Phoenix's "experiments" feature pairs a dataset (real or synthetic inputs) with a function (your agent or a prompt variant) and runs evals across the combination. Useful when you want to compare three prompt variants or two retrieval strategies head-to-head. The UI shows a side-by-side comparison with diffs and eval scores.

This is our default workflow before any production prompt change: define the dataset, run the experiment with the old and new prompt, compare scores, ship the winner.

FAQ

How is Phoenix different from Arize AX? AX is the hosted commercial product with multi-tenant features, advanced governance, and SLAs.

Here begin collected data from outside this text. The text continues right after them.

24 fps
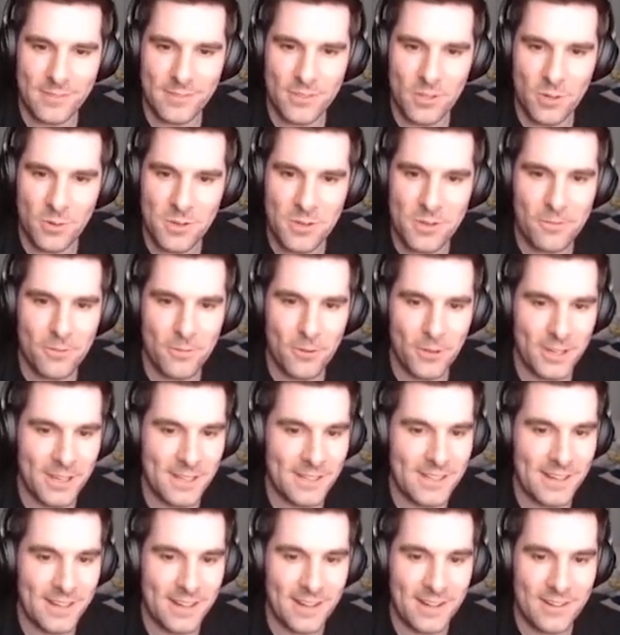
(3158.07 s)
Don't you
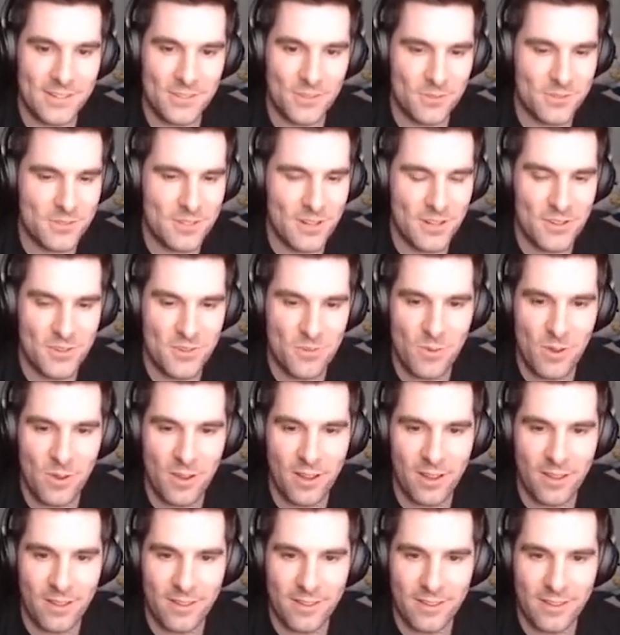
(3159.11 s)
fucking dare! Don't dare do
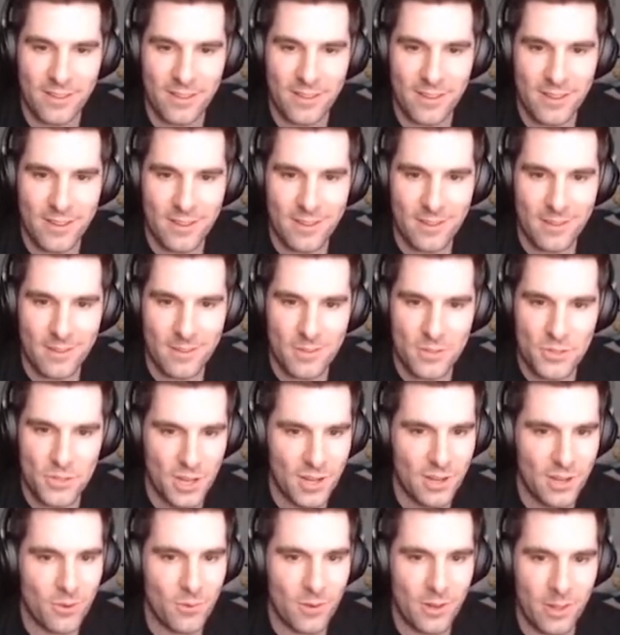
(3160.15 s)
what?
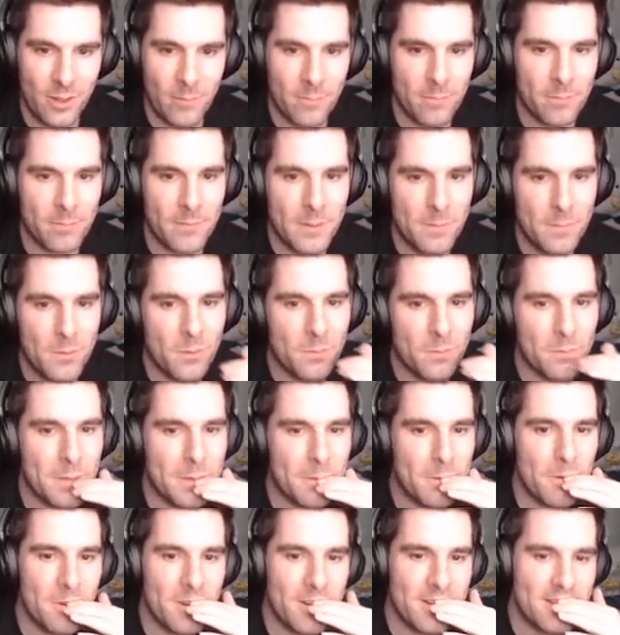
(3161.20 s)
Shadow Realm.
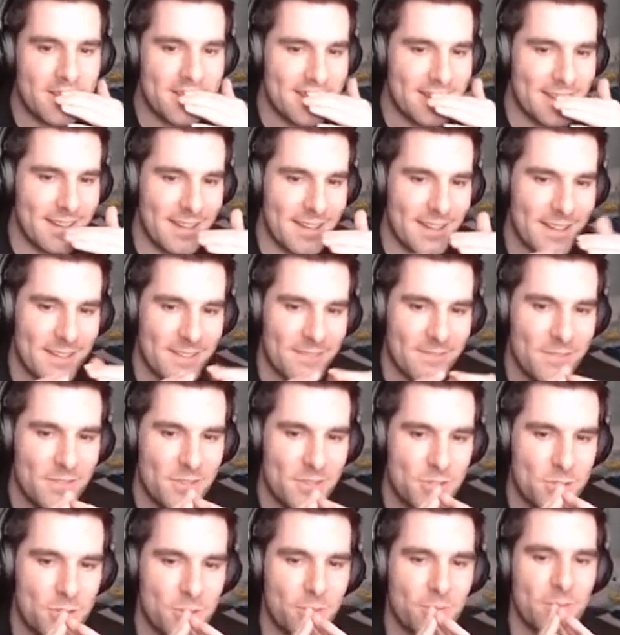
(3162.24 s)
People want
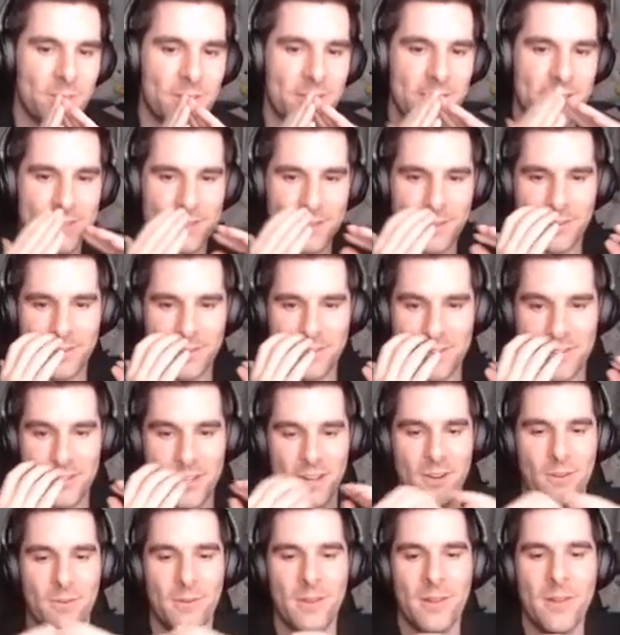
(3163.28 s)
Shovel Knight to go to the
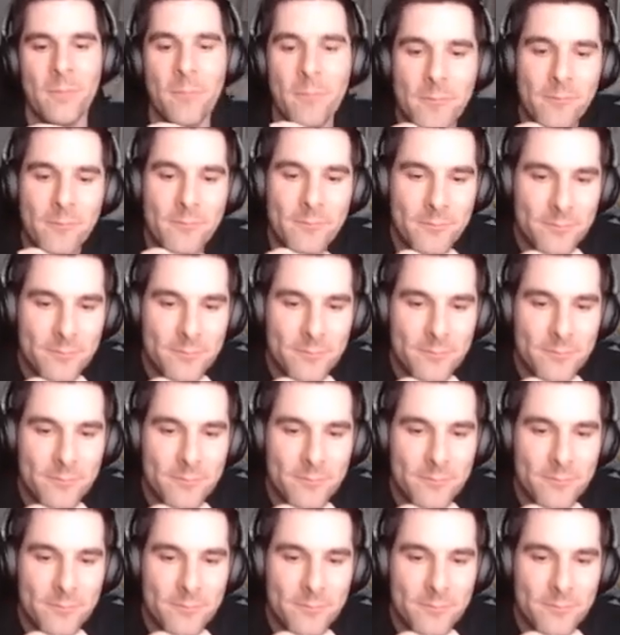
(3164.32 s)
Shadow Realm.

Phoenix OSS is the same trace + eval surface without the managed-service plumbing.

Does it work with the OpenAI Agents SDK? Yes — openinference-instrumentation-openai-agents autoinstruments. We use it daily.

Can I run Phoenix and Helicone together? Yes. Helicone for gateway-level logging and cost; Phoenix for span-level traces and evals. Different layers.

What's the resource footprint? A single-node Phoenix container handles ~10M spans/month comfortably with Postgres on a t3.medium. Scale Postgres before Phoenix.

Where do I see this in production? Book a demo and we'll walk through a live Phoenix dashboard for our healthcare voice agent.

Does Phoenix support multi-tenancy? OSS supports project-level separation; for full multi-tenant isolation with quotas and per-team auth, Arize AX is the managed answer.

Can I export traces to other backends? Yes — Phoenix is OTel-native. Pipe the same OTLP stream to Datadog, Honeycomb, or Grafana Tempo.

How do I write a custom evaluator? Subclass LLMEvaluator or write a plain function that returns a score and explanation. The framework handles batch execution and persistence.